#### Task description
Extract from the entries below, exactly as given, only the lines from the line containing "[1:49:55.76-1:49:56.66]" to the line containing "Verbatim transcript: want", both lines included.

Top of Extracted records

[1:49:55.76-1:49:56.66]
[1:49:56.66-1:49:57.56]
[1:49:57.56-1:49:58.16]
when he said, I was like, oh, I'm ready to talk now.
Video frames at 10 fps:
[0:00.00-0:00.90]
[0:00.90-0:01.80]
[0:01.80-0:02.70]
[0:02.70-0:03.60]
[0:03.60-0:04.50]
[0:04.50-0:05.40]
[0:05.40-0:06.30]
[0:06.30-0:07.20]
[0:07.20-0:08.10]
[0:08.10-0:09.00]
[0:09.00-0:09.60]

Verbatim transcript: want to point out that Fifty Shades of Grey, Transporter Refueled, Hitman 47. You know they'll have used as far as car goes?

Bottom of Extracted records
Top of Extracted records

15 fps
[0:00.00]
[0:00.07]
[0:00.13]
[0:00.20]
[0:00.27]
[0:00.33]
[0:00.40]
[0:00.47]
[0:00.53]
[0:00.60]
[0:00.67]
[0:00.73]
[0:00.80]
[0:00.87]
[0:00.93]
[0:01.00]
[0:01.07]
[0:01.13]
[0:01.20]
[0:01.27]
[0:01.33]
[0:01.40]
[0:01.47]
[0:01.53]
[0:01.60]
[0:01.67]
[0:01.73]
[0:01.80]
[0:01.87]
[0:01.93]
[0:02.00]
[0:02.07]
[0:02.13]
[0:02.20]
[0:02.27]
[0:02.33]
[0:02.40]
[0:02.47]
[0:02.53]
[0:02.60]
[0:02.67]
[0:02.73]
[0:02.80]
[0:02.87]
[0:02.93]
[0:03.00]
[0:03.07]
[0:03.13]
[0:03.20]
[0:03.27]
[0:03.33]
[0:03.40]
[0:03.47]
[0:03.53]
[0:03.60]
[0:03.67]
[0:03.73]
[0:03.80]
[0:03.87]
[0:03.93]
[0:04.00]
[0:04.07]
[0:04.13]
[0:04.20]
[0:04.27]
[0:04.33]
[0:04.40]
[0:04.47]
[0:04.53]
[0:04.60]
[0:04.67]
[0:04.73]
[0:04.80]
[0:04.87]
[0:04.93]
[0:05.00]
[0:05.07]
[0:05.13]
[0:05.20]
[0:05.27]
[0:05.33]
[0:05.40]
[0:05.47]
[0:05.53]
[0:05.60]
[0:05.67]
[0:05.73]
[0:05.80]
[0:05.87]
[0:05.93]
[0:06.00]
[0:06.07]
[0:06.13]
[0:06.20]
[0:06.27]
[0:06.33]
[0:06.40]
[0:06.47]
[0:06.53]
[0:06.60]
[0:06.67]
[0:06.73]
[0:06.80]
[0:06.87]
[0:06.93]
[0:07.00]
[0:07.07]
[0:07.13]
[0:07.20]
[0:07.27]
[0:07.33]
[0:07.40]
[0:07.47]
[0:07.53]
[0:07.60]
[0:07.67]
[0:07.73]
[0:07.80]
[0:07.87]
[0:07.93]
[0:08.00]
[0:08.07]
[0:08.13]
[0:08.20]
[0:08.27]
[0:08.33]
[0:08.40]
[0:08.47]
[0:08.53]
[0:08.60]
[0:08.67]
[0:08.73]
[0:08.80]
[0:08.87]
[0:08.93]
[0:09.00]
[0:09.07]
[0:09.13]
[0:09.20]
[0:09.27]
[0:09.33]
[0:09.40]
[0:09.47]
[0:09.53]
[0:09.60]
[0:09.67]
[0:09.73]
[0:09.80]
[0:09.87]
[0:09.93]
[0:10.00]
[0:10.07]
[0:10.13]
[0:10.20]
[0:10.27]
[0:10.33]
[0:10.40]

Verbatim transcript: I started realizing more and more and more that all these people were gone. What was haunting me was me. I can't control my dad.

Bottom of Extracted records
Top of Extracted records

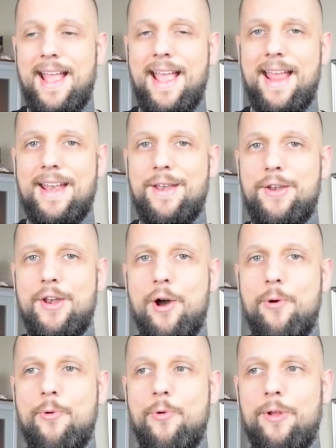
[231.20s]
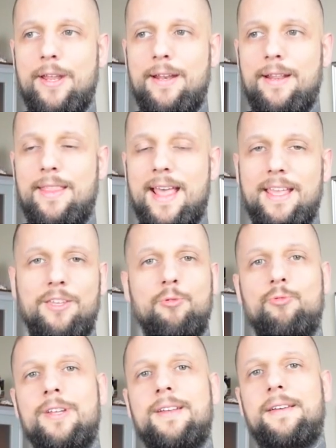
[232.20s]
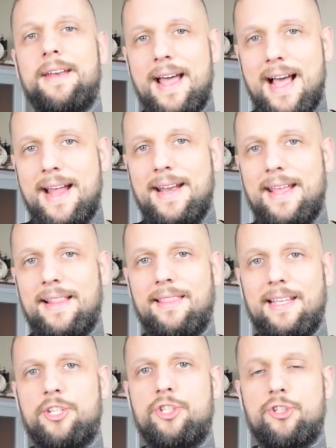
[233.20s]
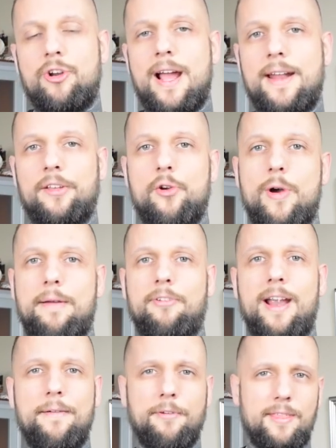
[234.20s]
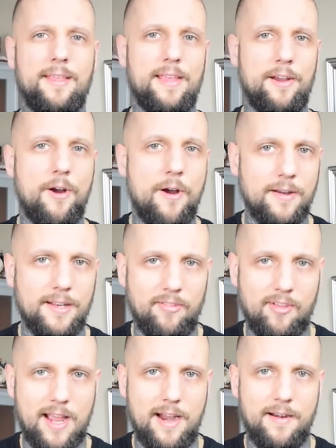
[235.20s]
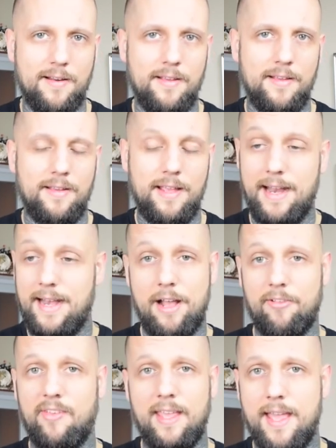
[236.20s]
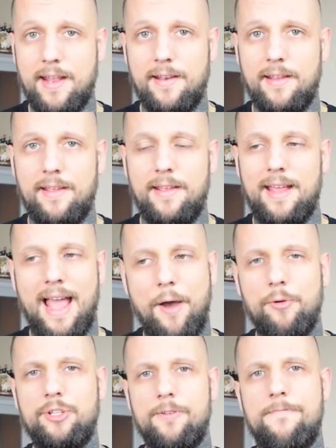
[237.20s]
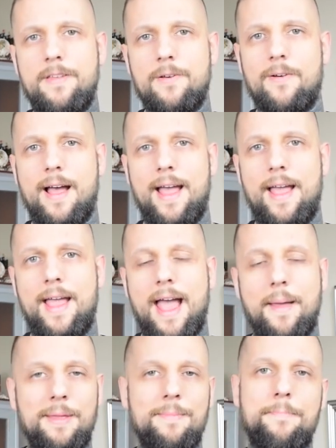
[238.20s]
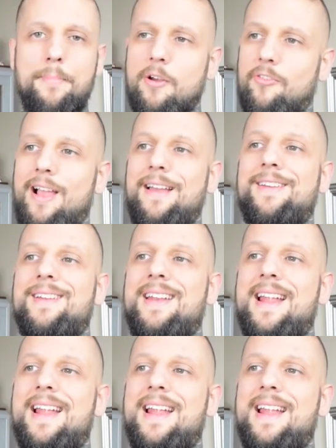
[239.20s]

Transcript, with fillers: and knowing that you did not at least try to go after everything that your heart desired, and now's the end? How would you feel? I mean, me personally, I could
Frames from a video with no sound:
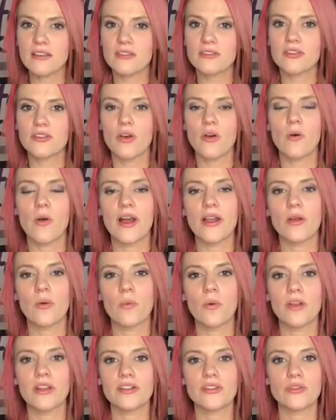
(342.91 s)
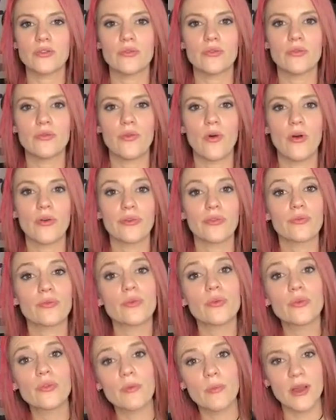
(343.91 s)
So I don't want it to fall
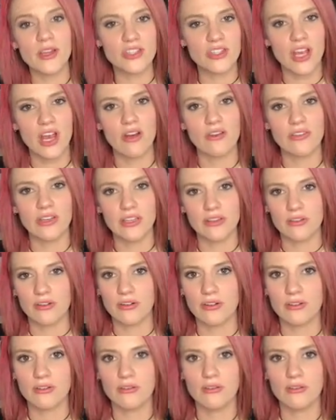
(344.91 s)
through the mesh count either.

Bottom of Extracted records

#### Finished exercise
[1:49:55.76-1:49:56.66]
[1:49:56.66-1:49:57.56]
[1:49:57.56-1:49:58.16]
when he said, I was like, oh, I'm ready to talk now.
Video frames at 10 fps:
[0:00.00-0:00.90]
[0:00.90-0:01.80]
[0:01.80-0:02.70]
[0:02.70-0:03.60]
[0:03.60-0:04.50]
[0:04.50-0:05.40]
[0:05.40-0:06.30]
[0:06.30-0:07.20]
[0:07.20-0:08.10]
[0:08.10-0:09.00]
[0:09.00-0:09.60]

Verbatim transcript: want to point out that Fifty Shades of Grey, Transporter Refueled, Hitman 47. You know they'll have used as far as car goes?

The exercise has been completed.